The New Orleans Fire Department reported having responded to 75 calls since midnight Sunday, including one large fire they said was caused by a stubborn resident who tried to hook up a generator to his apartment building rather than evacuate.
Nagin said that evacuees would return to the city in the same way they left -- on buses and trains provided by the city.
"Buses are in place and ready to bring citizens back," Nagin said.
The return of the evacuees will be done in phases, the mayor said, but he did not go into further detail about what that meant.

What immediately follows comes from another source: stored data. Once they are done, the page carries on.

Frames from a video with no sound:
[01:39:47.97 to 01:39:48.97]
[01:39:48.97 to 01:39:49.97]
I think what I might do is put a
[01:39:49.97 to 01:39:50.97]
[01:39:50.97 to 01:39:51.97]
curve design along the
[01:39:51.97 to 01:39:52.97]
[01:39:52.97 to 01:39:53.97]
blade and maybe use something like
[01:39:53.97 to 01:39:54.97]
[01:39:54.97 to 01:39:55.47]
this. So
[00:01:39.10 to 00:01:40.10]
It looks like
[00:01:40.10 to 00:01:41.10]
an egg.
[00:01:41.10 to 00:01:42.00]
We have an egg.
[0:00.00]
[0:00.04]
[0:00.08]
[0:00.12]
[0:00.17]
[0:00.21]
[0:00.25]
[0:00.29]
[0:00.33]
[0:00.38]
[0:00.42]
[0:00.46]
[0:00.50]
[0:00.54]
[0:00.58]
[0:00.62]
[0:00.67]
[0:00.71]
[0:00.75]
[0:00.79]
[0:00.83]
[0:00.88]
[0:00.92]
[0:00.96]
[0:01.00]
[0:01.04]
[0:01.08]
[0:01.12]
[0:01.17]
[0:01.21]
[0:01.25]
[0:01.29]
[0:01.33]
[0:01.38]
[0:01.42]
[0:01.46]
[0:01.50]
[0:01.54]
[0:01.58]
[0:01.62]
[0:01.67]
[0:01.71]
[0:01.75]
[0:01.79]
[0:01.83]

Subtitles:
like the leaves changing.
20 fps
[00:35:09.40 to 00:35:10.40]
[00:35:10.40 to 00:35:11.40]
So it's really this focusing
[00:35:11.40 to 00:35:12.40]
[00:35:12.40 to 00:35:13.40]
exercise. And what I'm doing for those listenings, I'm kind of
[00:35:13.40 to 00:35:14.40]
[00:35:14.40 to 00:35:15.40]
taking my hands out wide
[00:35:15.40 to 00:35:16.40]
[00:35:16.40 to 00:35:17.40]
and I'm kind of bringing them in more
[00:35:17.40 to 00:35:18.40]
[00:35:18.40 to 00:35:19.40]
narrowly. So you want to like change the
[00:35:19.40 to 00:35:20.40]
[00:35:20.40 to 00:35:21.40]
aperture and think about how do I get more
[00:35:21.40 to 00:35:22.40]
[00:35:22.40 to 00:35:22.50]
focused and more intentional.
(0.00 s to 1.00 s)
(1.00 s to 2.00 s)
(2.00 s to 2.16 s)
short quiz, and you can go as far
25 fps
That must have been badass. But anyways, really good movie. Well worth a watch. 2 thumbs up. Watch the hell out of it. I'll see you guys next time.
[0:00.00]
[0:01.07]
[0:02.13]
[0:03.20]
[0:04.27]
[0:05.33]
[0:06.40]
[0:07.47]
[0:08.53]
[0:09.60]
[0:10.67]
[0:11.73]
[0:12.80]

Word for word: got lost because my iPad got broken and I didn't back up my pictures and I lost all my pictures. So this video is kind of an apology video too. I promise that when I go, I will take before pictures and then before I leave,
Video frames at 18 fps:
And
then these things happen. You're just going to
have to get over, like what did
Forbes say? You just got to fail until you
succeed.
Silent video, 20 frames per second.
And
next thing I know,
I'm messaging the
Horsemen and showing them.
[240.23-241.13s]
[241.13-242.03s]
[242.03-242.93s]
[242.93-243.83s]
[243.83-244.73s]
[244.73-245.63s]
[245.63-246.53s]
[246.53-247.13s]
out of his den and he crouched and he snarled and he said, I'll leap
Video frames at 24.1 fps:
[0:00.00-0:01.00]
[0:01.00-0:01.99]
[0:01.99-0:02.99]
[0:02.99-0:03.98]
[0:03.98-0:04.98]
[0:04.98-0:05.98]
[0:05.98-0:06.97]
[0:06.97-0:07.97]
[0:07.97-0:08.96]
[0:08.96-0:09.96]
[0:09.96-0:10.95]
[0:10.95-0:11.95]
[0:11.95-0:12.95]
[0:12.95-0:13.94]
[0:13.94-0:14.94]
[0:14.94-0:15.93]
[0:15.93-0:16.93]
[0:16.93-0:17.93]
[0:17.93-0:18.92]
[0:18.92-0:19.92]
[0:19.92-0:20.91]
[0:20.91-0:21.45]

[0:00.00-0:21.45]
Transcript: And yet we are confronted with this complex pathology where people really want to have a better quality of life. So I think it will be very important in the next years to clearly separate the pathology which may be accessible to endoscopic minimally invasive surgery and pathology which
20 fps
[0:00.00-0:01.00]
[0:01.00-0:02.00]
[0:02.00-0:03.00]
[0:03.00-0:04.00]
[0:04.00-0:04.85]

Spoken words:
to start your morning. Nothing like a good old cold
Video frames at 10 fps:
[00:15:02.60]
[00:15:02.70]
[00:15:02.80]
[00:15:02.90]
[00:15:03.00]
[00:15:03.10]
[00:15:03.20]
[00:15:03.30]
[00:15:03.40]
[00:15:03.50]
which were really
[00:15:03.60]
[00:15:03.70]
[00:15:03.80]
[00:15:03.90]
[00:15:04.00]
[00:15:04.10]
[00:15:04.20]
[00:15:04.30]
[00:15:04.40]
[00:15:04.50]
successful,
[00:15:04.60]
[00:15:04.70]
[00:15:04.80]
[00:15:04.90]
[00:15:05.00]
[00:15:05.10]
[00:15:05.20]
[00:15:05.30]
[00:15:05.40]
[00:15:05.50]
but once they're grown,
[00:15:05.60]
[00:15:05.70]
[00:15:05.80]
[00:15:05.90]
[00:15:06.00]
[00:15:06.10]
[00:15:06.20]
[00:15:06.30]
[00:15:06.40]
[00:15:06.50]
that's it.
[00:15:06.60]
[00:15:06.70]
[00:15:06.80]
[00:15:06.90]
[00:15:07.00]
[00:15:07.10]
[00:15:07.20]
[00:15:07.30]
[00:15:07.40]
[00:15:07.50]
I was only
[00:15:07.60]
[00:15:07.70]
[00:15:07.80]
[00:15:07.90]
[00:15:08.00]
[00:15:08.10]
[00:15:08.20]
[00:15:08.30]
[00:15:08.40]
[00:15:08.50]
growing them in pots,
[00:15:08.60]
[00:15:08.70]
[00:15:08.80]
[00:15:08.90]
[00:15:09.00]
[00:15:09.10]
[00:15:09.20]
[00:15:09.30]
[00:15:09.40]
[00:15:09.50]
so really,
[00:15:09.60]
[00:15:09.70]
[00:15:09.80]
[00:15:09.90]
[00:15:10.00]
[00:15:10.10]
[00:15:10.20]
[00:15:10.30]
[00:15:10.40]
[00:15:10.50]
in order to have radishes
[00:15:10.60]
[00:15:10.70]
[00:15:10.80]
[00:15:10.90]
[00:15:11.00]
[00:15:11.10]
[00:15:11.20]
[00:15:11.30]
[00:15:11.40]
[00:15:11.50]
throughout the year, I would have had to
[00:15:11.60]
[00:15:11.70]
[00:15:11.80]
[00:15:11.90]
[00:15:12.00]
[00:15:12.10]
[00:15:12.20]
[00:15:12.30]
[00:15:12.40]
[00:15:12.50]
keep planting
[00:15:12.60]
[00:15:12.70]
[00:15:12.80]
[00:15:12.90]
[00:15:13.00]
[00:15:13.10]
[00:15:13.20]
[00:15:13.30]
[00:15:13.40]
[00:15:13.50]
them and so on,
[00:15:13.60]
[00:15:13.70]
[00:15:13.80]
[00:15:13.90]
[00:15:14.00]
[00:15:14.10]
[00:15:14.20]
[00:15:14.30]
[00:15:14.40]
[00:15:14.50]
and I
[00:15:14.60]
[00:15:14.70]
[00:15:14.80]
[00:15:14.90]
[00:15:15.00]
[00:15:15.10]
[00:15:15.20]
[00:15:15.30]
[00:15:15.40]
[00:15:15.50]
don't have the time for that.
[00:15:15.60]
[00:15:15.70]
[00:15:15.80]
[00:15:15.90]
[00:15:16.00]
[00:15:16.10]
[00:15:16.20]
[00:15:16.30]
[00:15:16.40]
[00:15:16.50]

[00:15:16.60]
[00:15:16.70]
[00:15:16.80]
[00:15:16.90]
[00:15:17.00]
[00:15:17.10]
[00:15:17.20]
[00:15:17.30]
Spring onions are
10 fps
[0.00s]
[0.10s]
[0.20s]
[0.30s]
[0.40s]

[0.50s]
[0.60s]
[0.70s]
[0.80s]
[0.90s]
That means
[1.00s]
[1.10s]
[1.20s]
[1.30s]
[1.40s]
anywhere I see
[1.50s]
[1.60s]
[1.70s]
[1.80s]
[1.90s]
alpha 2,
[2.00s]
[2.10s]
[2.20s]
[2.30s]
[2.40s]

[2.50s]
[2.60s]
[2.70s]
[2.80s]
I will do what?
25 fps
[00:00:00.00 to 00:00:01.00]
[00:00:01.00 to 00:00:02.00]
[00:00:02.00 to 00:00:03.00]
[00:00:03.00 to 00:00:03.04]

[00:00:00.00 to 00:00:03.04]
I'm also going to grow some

Those citizens who were evacuated may even be treated to door-to-door service, according to Nagin, who said that evacuees will be boarded back onto buses when they reach Union Station in New Orleans. The buses will take them "as close to their homes and neighborhoods as possible," he said.
When asked whether he oversold the severity of the storm, Nagin said he would not do anything differently. "Well, maybe instead of calling [the hurricane] the 'mother of all storms,'" he said, "I'd call it the 'mother-in-law' or 'ugly stepsister' of all storms." The Associated Press and ABC's Russell Goldman contributed to this report.